柔の道

What lives in the bag: gear after the gi

Ink illustration — What lives in the bag: gear after the gi

Every veteran's gym bag at my academy contains the same six objects, and none of them cost much, and not one of them is the thing beginners spend their first month researching. The bag converges. Give anyone a year on the mat and it fills itself with the same short list, so here is the list, a year early.

What to wear covered day one: shorts, a plain tee, water. This is the standing kit, the bag that waits by the door once jiu-jitsu has stopped being an experiment.

The six things

A mouthguard. The day your gym clears you to roll, this stops being optional. You will meet exactly one flying elbow per year, and the cheap boil-and-bite kind handles it fine. Buy two; the first one dissolves into the bag's lower sediment within a month.

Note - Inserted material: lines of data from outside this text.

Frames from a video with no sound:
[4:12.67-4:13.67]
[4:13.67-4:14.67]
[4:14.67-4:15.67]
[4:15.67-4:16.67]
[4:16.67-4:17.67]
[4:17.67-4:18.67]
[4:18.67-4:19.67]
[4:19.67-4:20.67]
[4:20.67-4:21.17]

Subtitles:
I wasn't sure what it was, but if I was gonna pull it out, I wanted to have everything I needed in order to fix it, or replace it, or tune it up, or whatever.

Sandals. The walk between mat and shower is the whole reason. The gi-washing post did the skin math already: the mat is everyone's face, and the locker-room floor is nobody's friend. Sandals cost five dollars and close the subject. Slide on, slide off, never think about it again.

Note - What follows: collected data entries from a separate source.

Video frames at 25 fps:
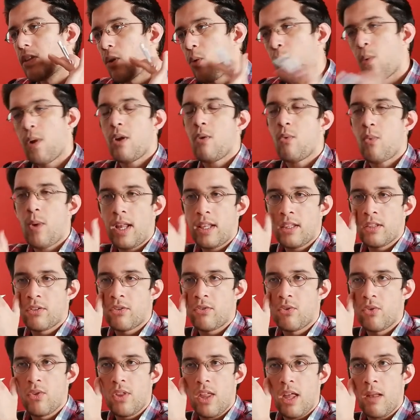we went
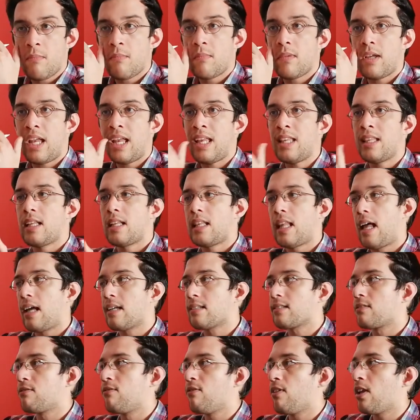through them in the
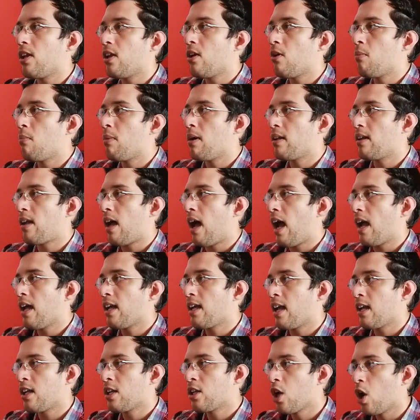last video but I
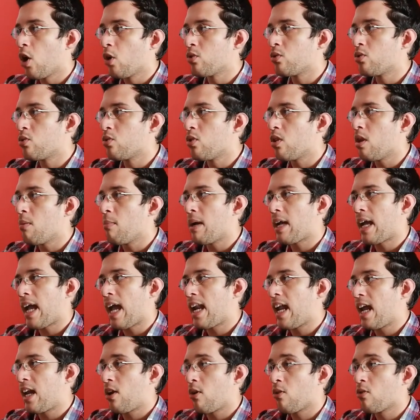can go through them again
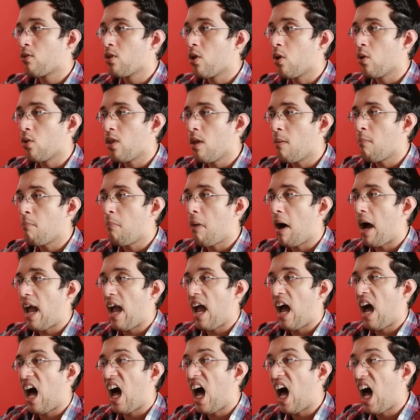I don't know them by
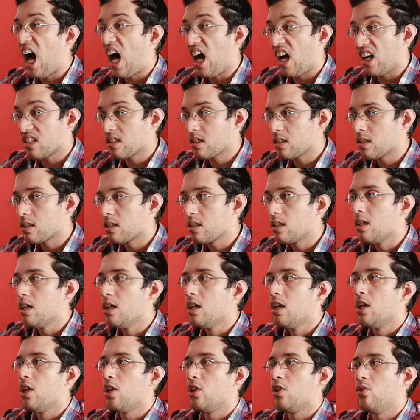heart
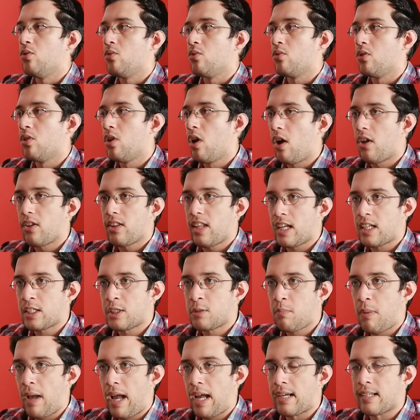do not
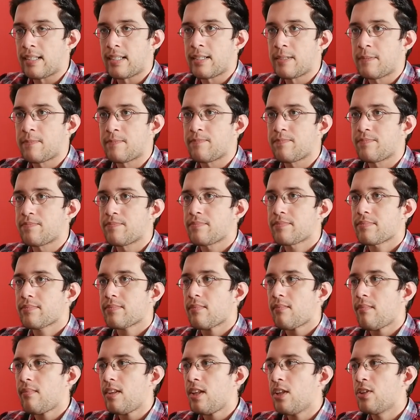expect
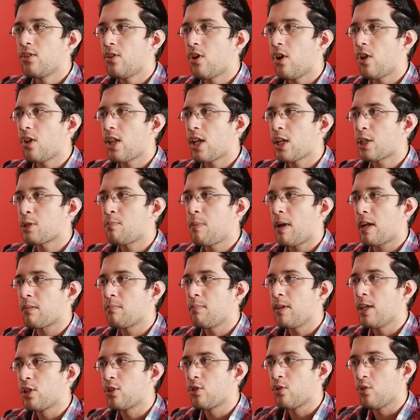do not expect
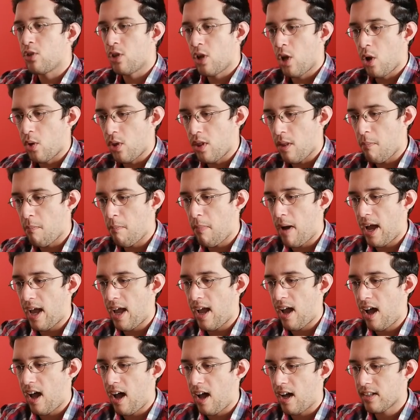me to know them by
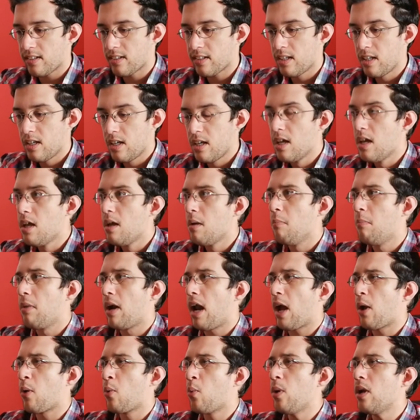heart but
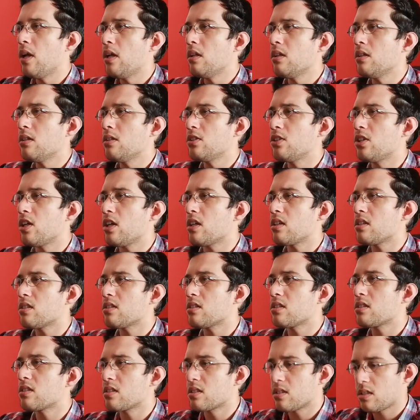I will
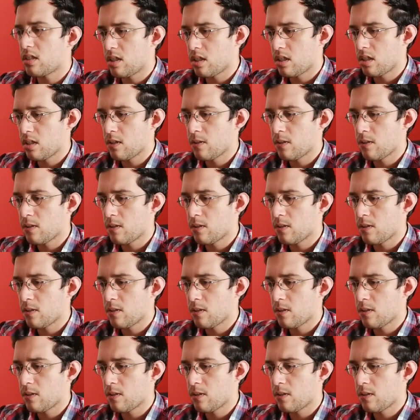just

Athletic tape. Not for injuries, for fingers. A roll of it lives in the bag the way a fire extinguisher lives in a kitchen: rarely touched, deeply missed. When a knuckle gets angry, tape lets you finish the week politely instead of testing your pain philosophy.

A spare rashguard. Sweat through one, and the second half of a long open mat becomes a kindness to everyone you touch. It also covers the day a teammate forgets theirs, which builds more goodwill than anything else you can carry.

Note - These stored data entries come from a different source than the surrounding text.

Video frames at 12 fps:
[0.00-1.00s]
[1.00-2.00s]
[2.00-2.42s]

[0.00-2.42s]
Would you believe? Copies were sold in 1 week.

Small cash. The drop-in post called the mat-fee card reader theoretical, and it usually is. A folded twenty in an inner pocket has paid mat fees, split post-class food, and covered a parking meter, all jobs your phone keeps promising to do someday.

Nail clippers. The etiquette post says nails are the quiet test of whether you think about your training partners. Clippers in the bag mean the answer never depends on your memory at home.

What stays home

Knee braces you do not medically need, supplements, anything with "performance" in its name, and the second gi you are tempted to buy before the first one has earned its fade. The gear conversation in jiu-jitsu is mercifully short and every attempt to lengthen it is someone selling something. The bag is not a statement. It is a toolbox, and the tools are humble because the work is.

Pack it once, properly, and then forget it exists. The whole point of the standing kit is that on a tired Tuesday, the decision to train requires no decisions at all. The bag is already by the door, already complete, already saying yes on your behalf. Some weeks that bag is the only member of the household with discipline. Follow it out the door.